DATA:
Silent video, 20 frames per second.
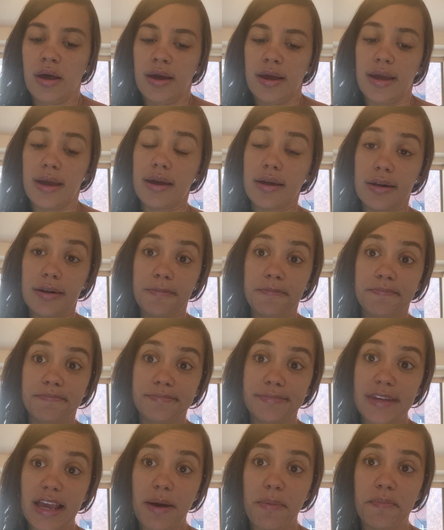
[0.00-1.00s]
And
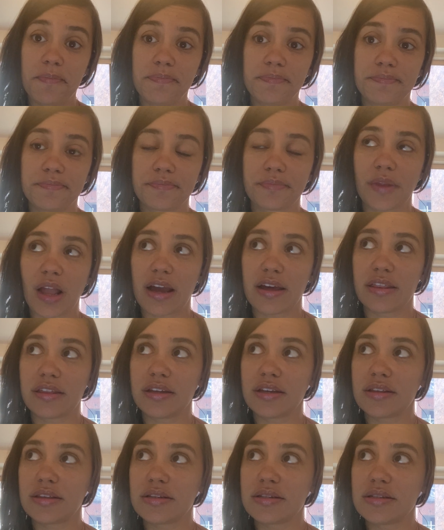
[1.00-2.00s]
yeah, I
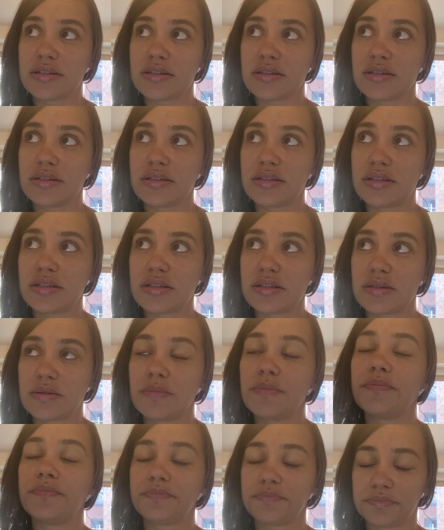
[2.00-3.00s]
think this is
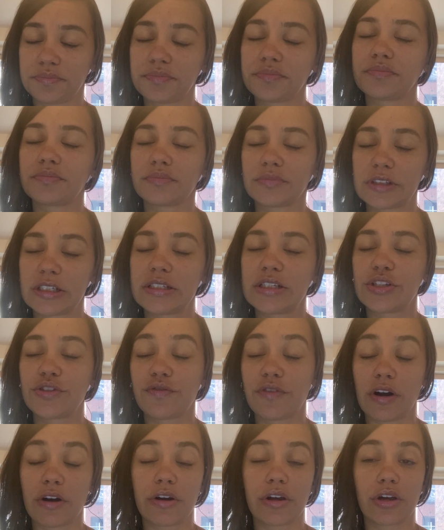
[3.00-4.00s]

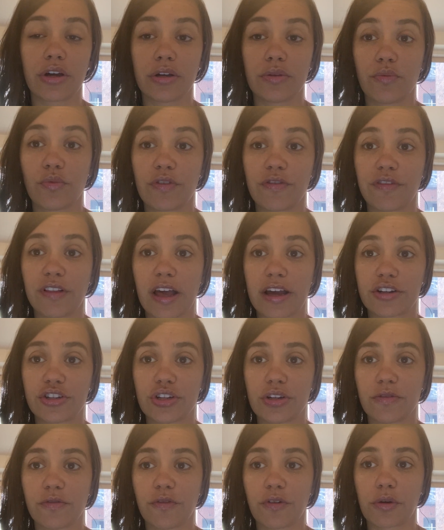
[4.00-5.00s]
very good
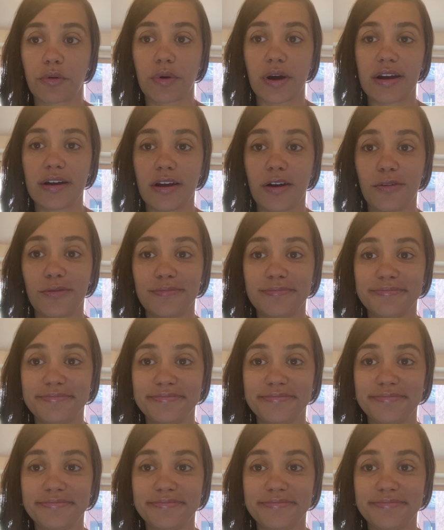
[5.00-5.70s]
reflection for right now.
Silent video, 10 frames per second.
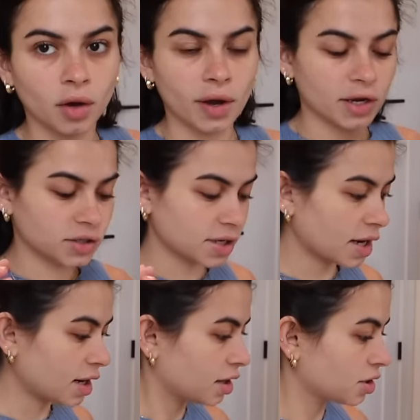Okay, I just
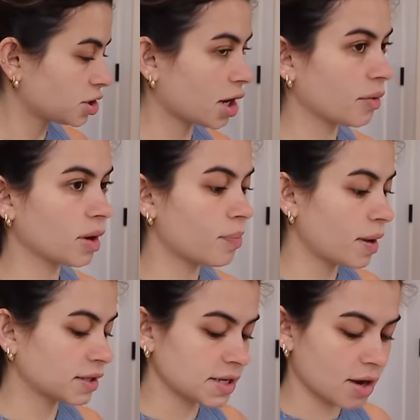got out of the shower,
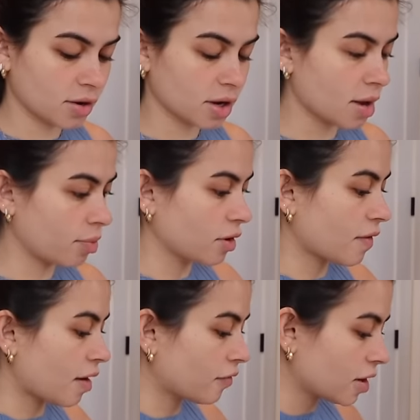picked out a couple of
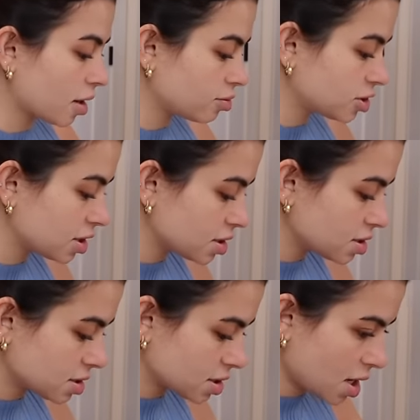outfit
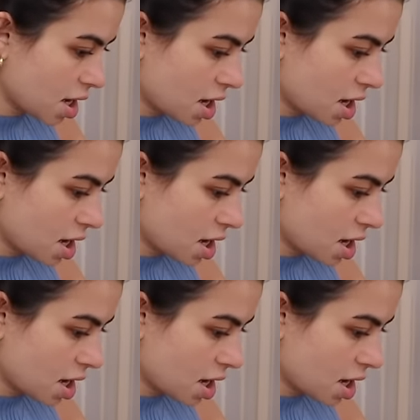options.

ACTION ITEM: Retype every record as it stands. None of the pictures should appear.

TASK SOLUTION:
Silent video, 20 frames per second.
[0.00-1.00s]
And
[1.00-2.00s]
yeah, I
[2.00-3.00s]
think this is
[3.00-4.00s]

[4.00-5.00s]
very good
[5.00-5.70s]
reflection for right now.
Silent video, 10 frames per second.
Okay, I just
got out of the shower,
picked out a couple of
outfit
options.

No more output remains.